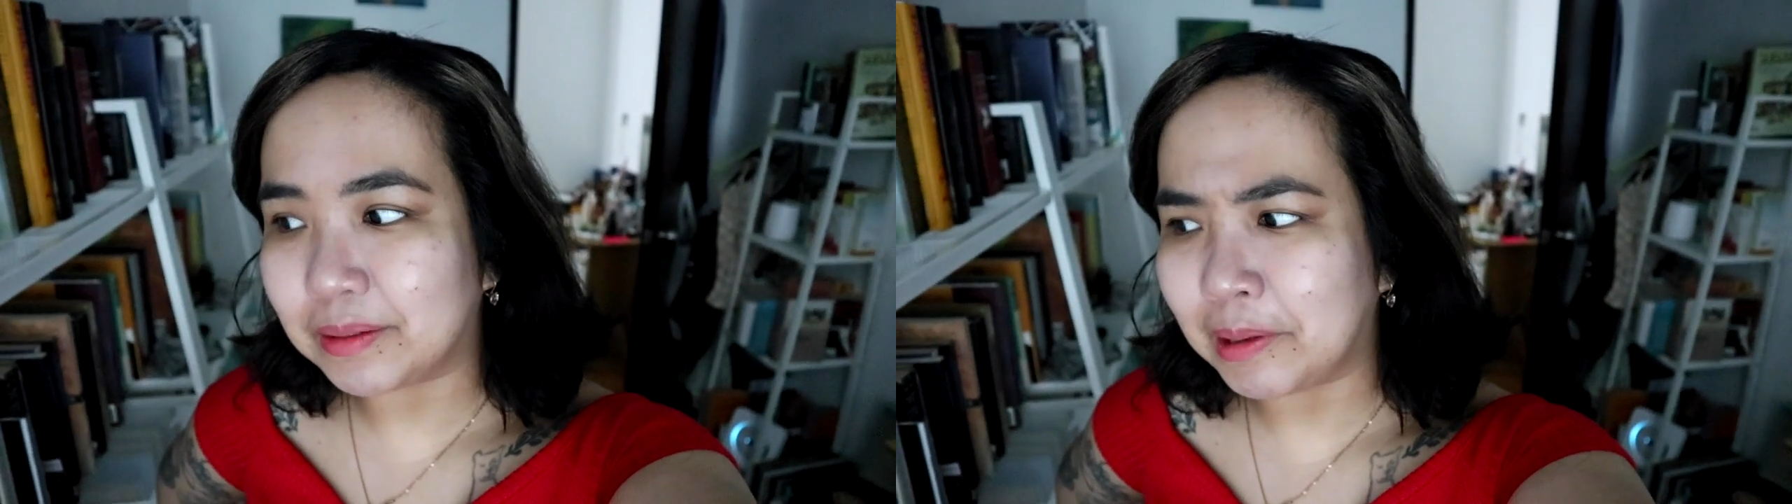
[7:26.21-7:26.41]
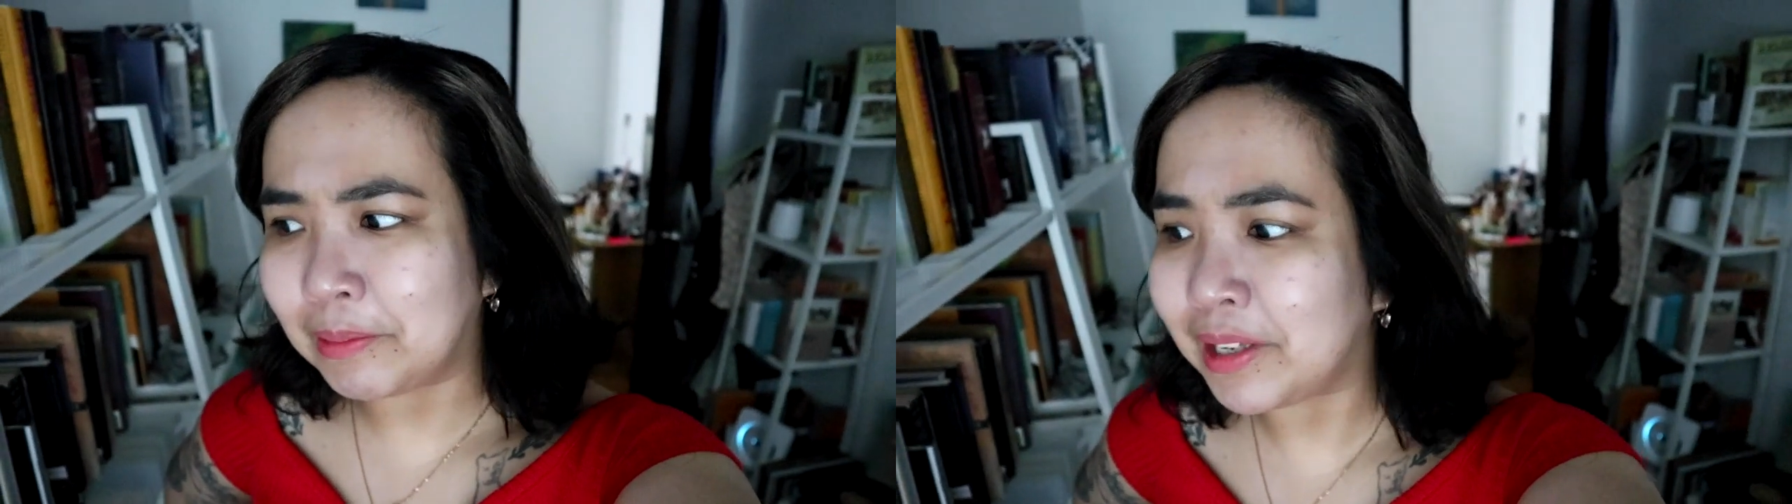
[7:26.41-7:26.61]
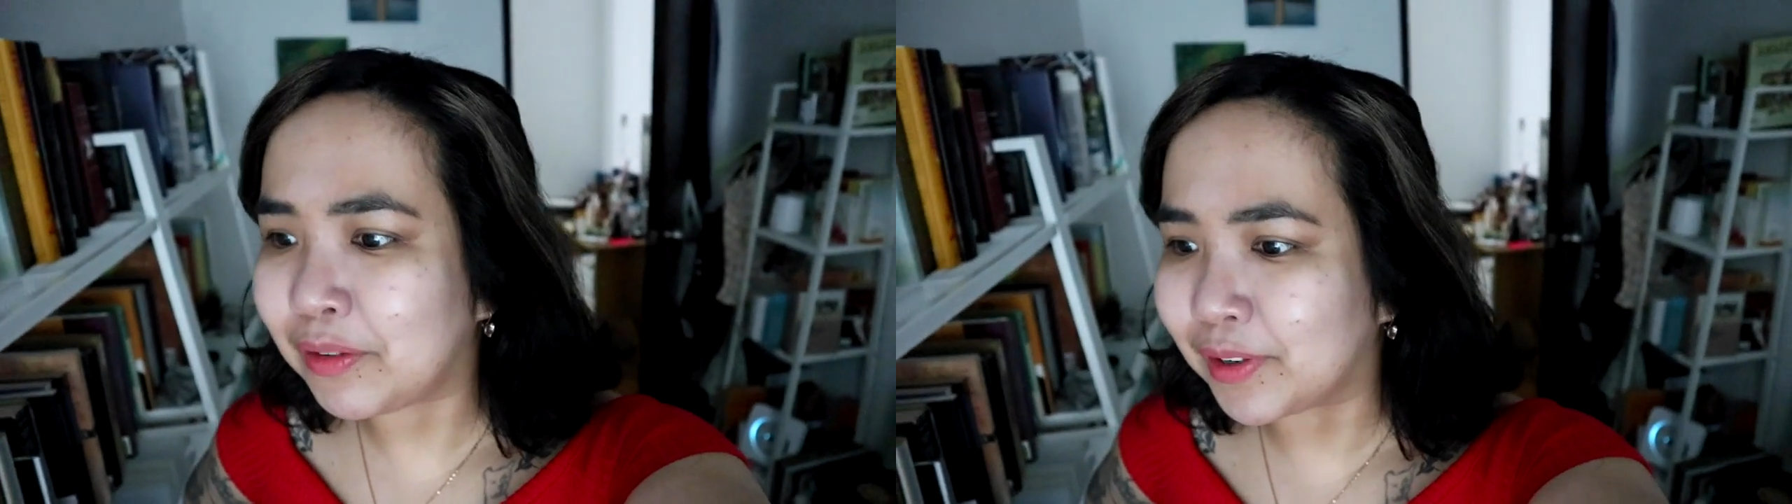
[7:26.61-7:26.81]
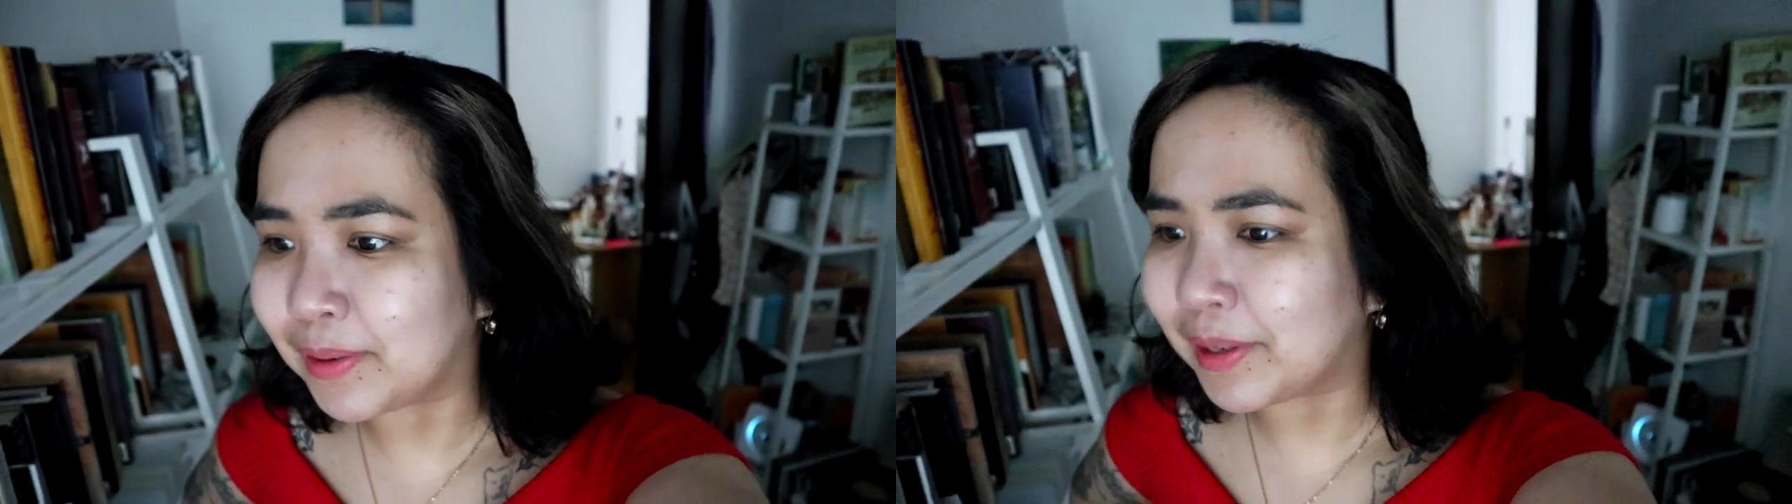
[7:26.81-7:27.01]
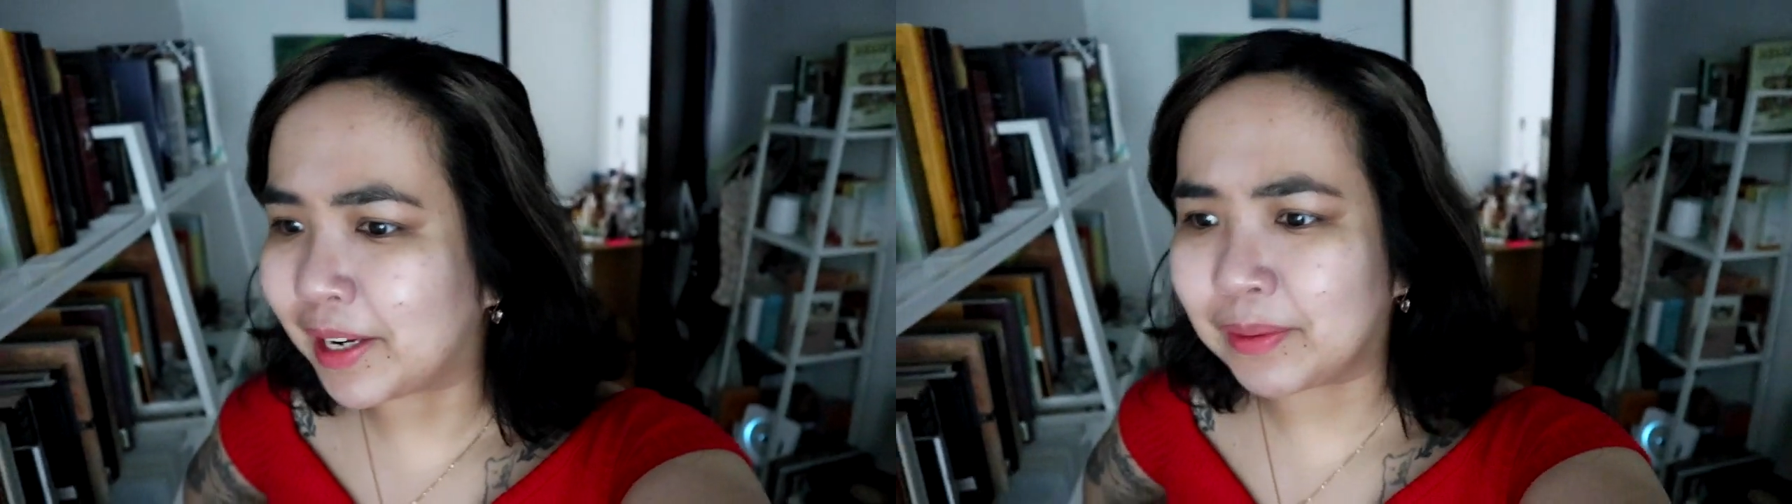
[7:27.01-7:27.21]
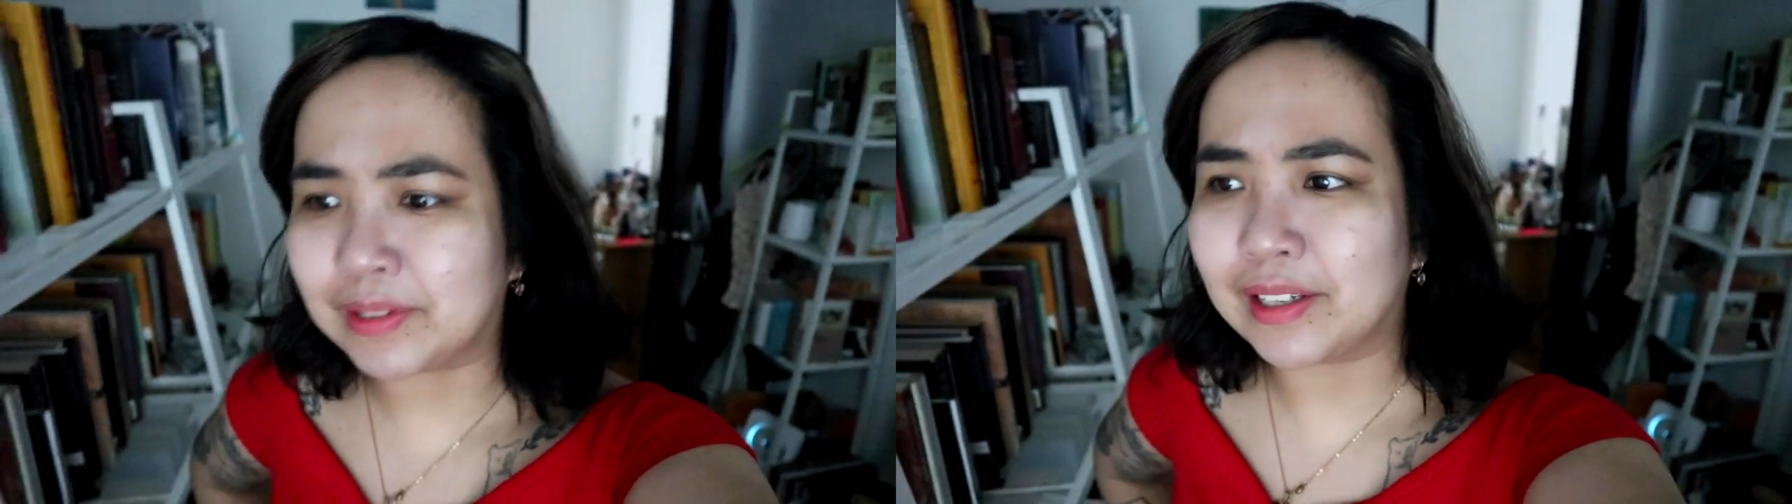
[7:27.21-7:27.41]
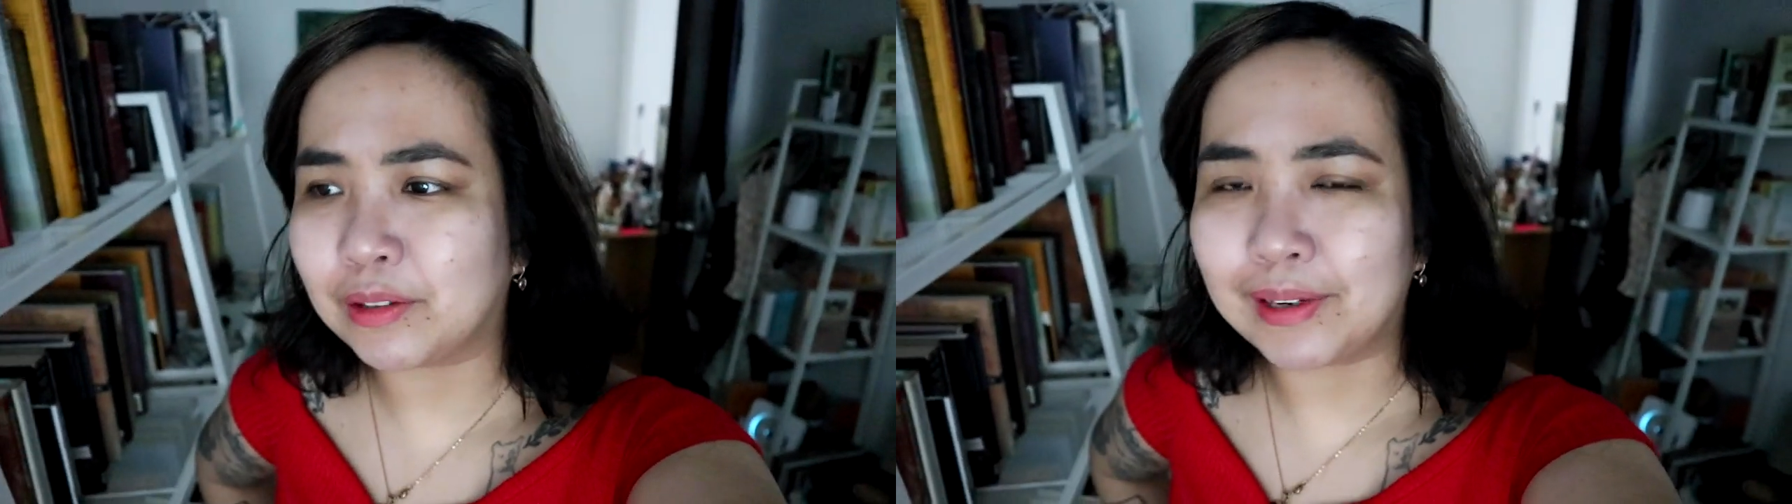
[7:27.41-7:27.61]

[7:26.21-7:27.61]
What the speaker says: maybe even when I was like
...
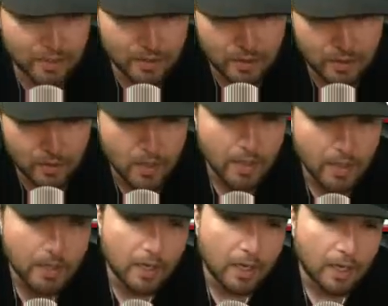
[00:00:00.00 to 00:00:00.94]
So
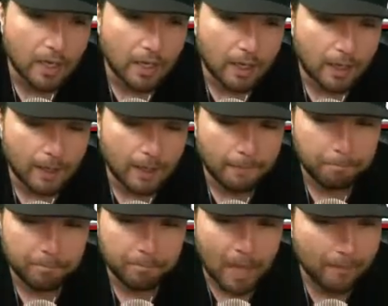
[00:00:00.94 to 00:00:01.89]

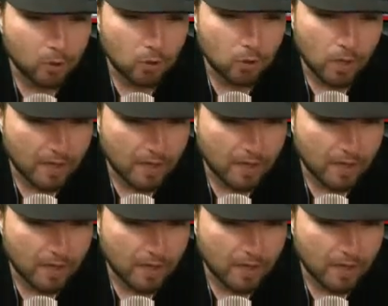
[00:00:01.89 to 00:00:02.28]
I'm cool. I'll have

=== What you are asked to do ===
Copy nothing but the lines above from the one with "[7:26.41-7:26.61]" to the one with "What the speaker", inclusive, word for word. Leave every picture out.

=== Result ===
[7:26.41-7:26.61]
[7:26.61-7:26.81]
[7:26.81-7:27.01]
[7:27.01-7:27.21]
[7:27.21-7:27.41]
[7:27.41-7:27.61]

[7:26.21-7:27.61]
What the speaker says: maybe even when I was like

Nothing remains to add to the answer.